Silas Brasileiro, líder do Conselho Nacional do Café (CNC), alerta sobre os perigos que iniciativas recentes representam para o conhecimento científico e o patrimônio genético essencial à cafeicultura brasileira. Ele enfatiza que esses recursos são cruciais para assegurar que o Brasil continue sendo um dos principais produtores de café do mundo.
Brasileiro ressalta que qualquer ação realizada fora do contexto da produção, principalmente por órgãos do Ministério da Agricultura e Pecuária (MAPA), pode comprometer a qualidade e a quantidade da produção nacional. Ele menciona um recente entendimento entre o MAPA e o PROMECAFÉ como uma abordagem arriscada. "Não podemos arriscar o conhecimento científico acumulado ao longo de décadas, uma vez que é um ativo inegociável para nossa produção", afirma.
✨ O Brasil é o maior produtor mundial de café, e isso depende da preservação de nossos ativos científicos e genéticos.
Além disso, o CNC destaca a importância da reciprocidade nas relações internacionais, especialmente quando se considera a diferença nas legislações e nas capacidades de pesquisa entre o Brasil e outros países. Essas disparidades dificultam a igualdade de condições nas negociações, o que pode levar a prejuízos ao setor brasileiro.
A cafeicultura não é apenas vital para a economia, mas também para a sociedade. Brasileiro menciona que a atividade é responsável por gerar empregos e renda em 17 estados, contribuindo para melhores índices de desenvolvimento humano (IDH) nas regiões envolvidas. Ele destaca ainda que a preservação da cafeicultura ajuda a evitar o êxodo rural, mantendo as famílias no campo e prevenindo o crescimento desordenado das cidades.
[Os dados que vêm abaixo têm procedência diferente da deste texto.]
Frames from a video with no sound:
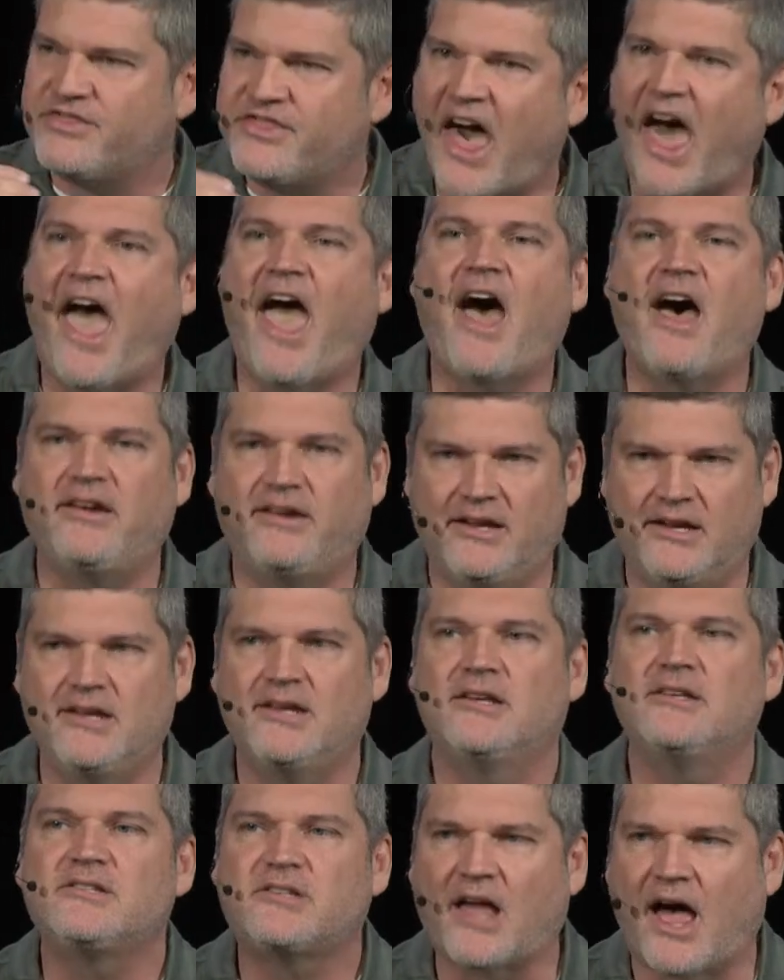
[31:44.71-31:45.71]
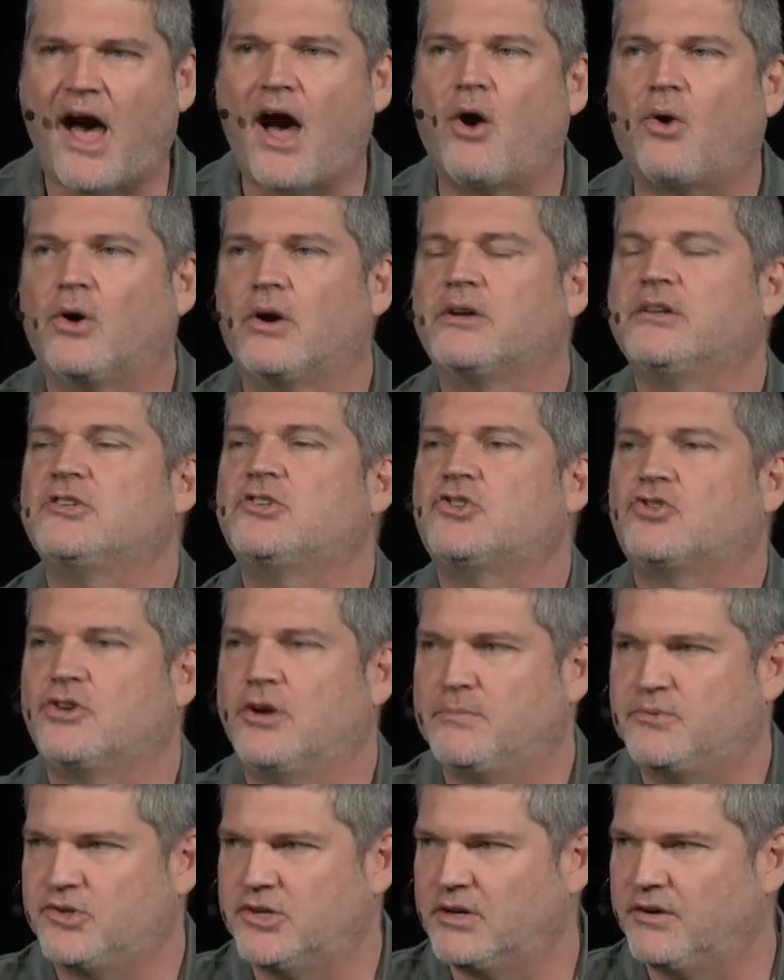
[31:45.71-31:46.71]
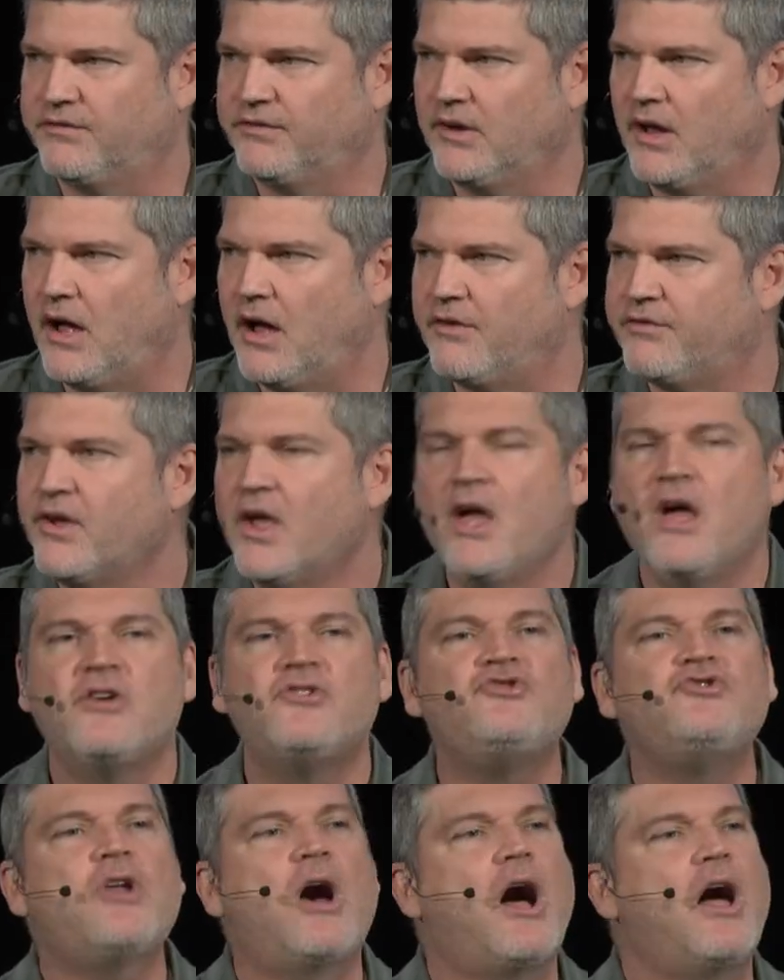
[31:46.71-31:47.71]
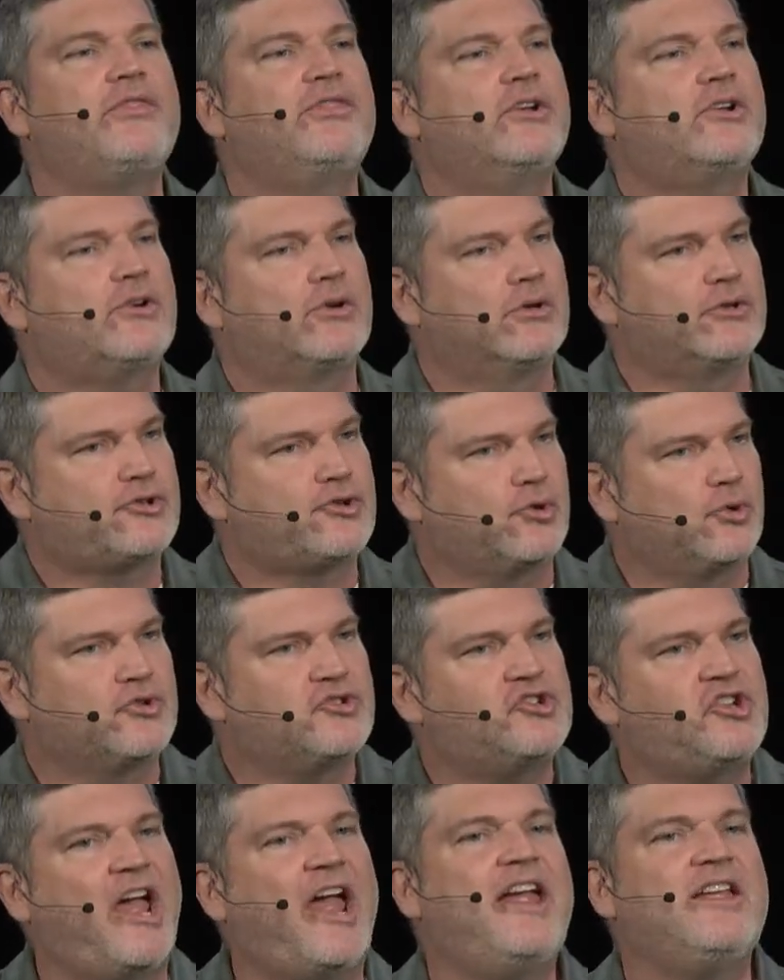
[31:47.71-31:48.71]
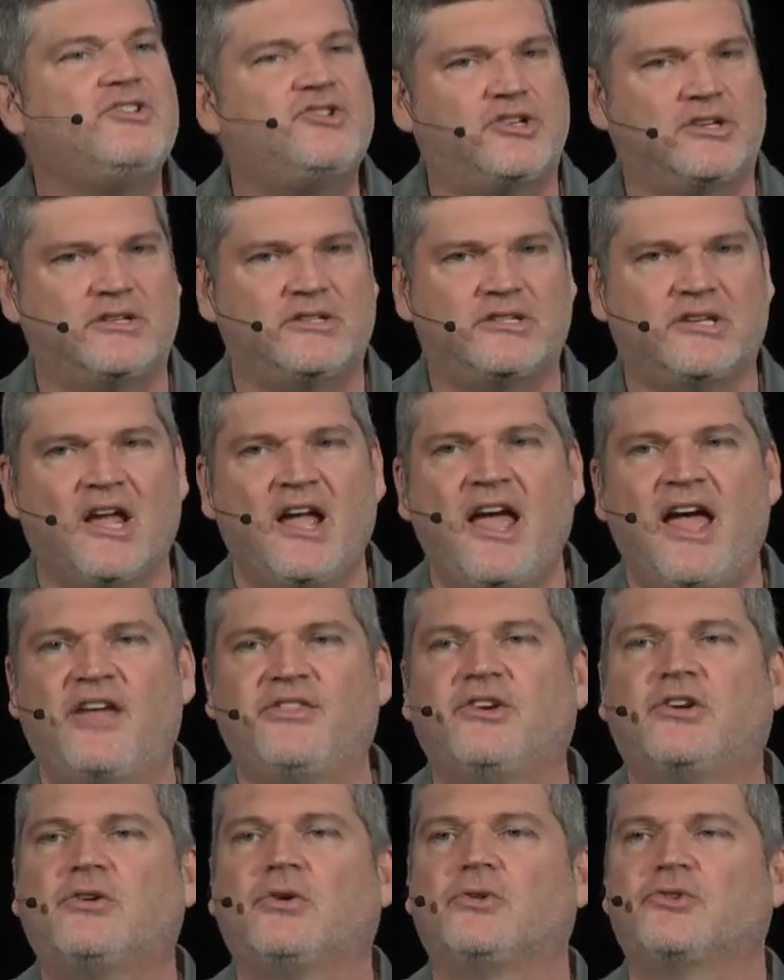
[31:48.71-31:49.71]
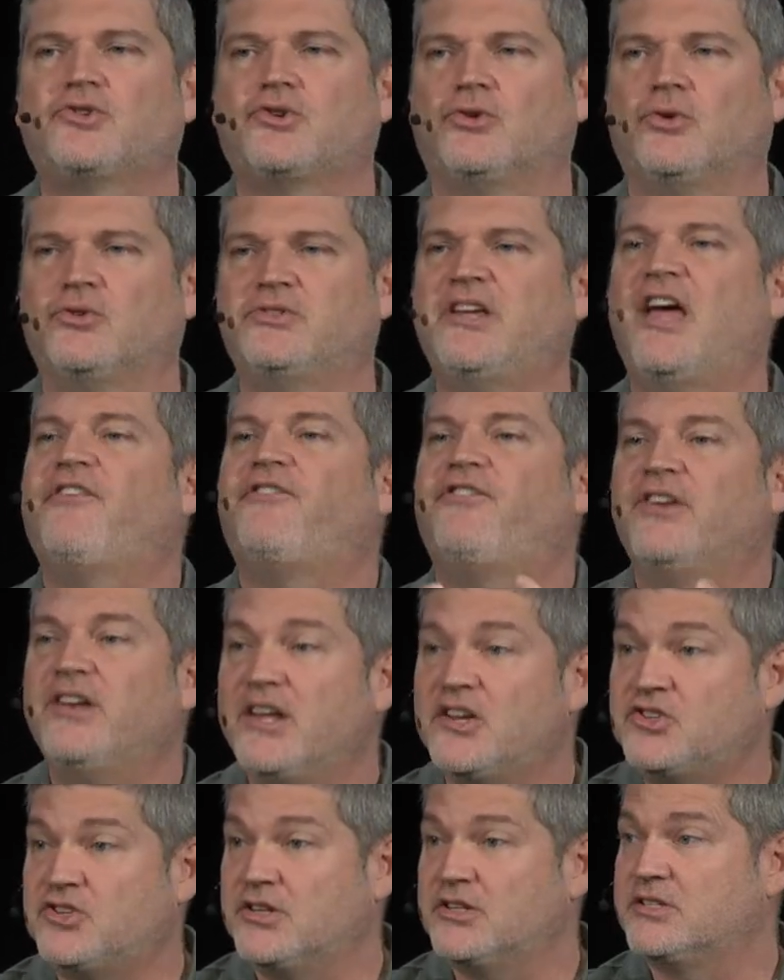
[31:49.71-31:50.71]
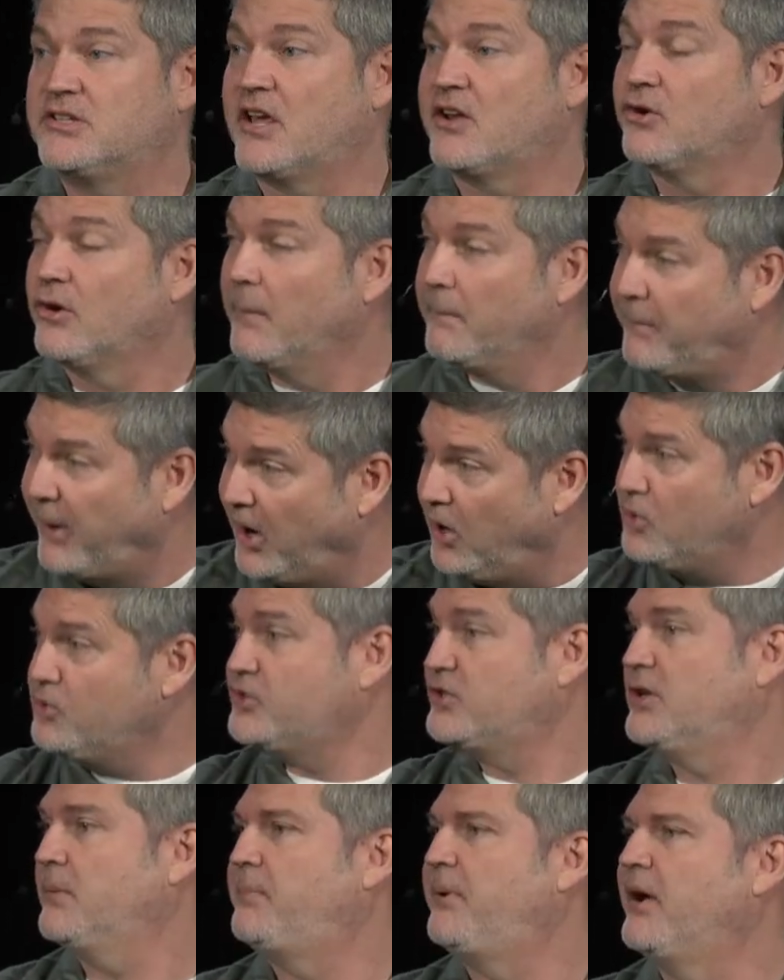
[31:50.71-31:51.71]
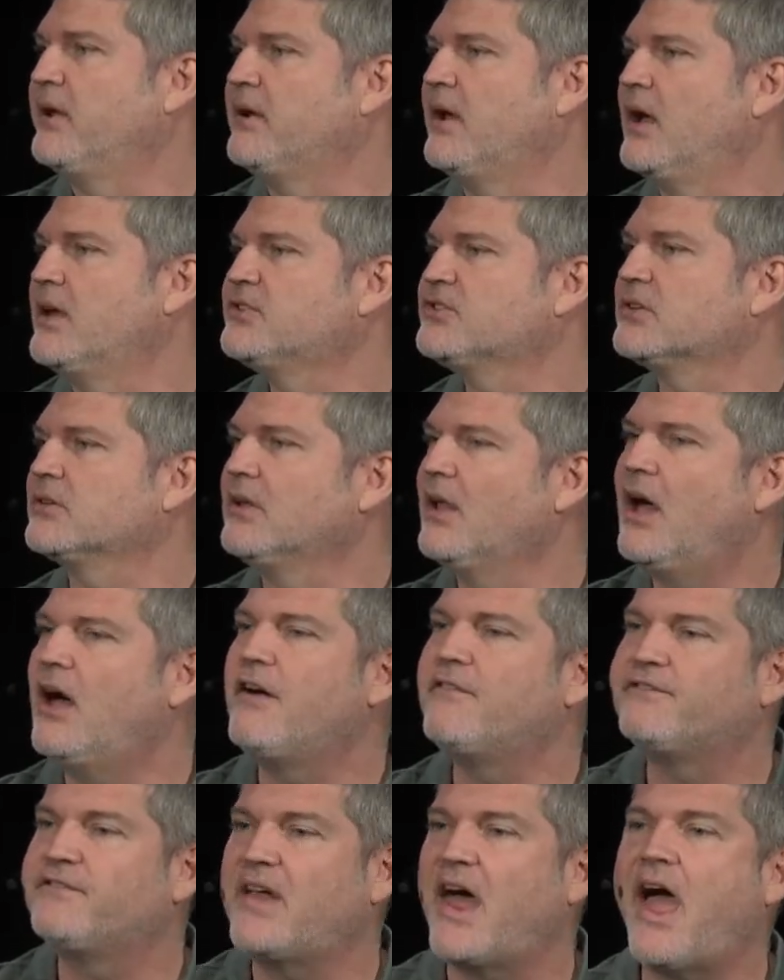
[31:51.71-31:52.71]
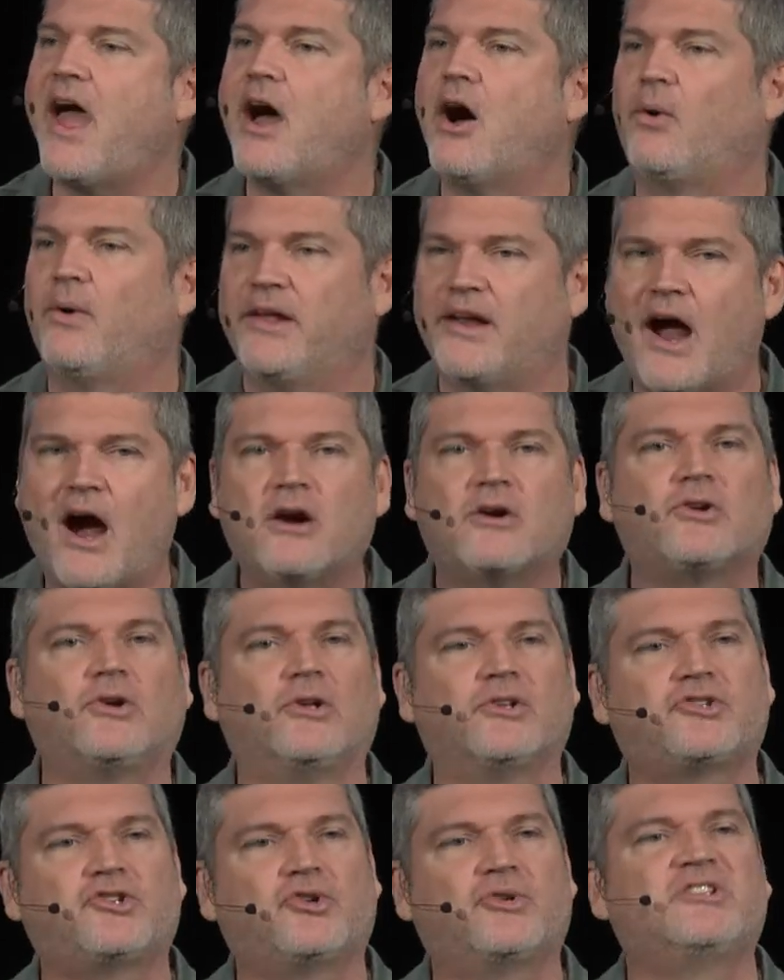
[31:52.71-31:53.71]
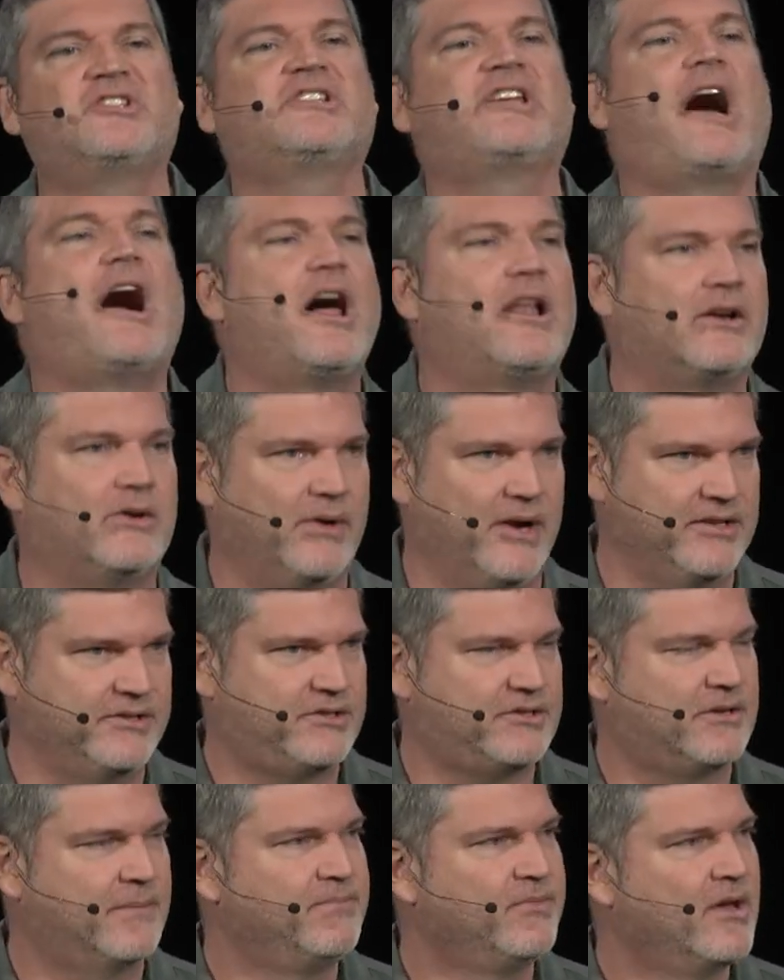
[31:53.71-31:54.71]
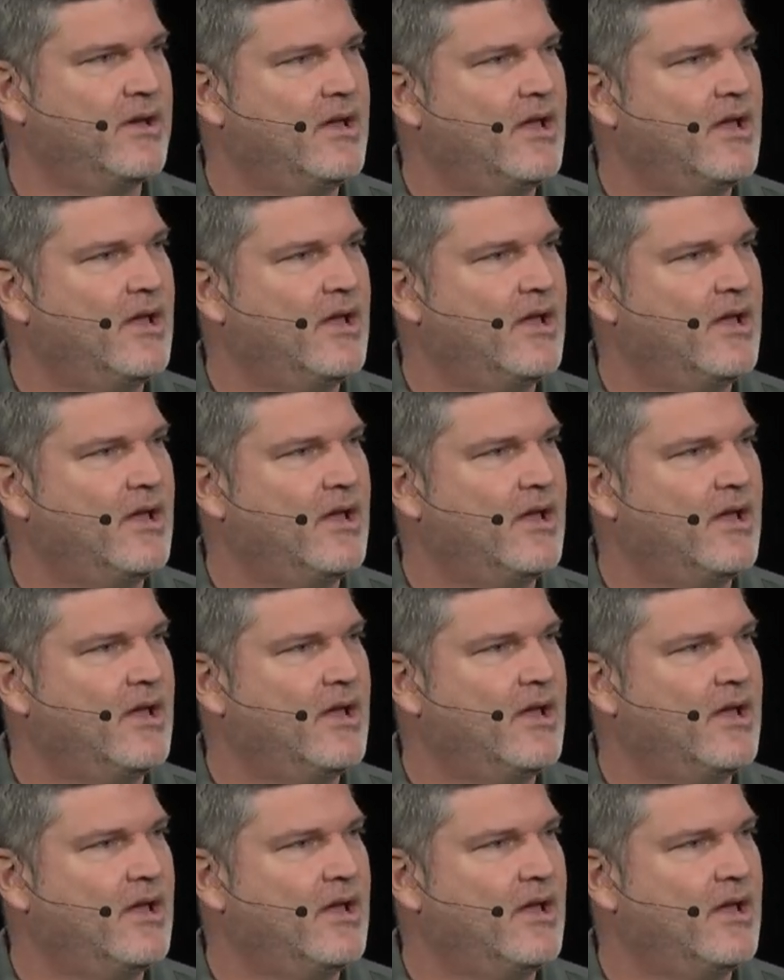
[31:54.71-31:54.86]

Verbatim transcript: That is our description of love, not the cultural changes and the cultural definitions that are imposed upon us. Love now in our culture is tolerance.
"Preservar o conhecimento científico é fundamental para a nossa cafeicultura
✨ Cerca de 330 mil produtores estão envolvidos na cadeia da cafeicultura no Brasil, sendo a maioria pequenos agricultores.
Em conclusão, Silas Brasileiro reafirma a necessidade de diálogos e acordos bilaterais, mas enfatiza que esses devem sempre considerar e proteger os interesses da cafeicultura brasileira. À medida que o setor enfrenta novos desafios, a continuidade da produção de café no país depende da proteção desses ativos vitais.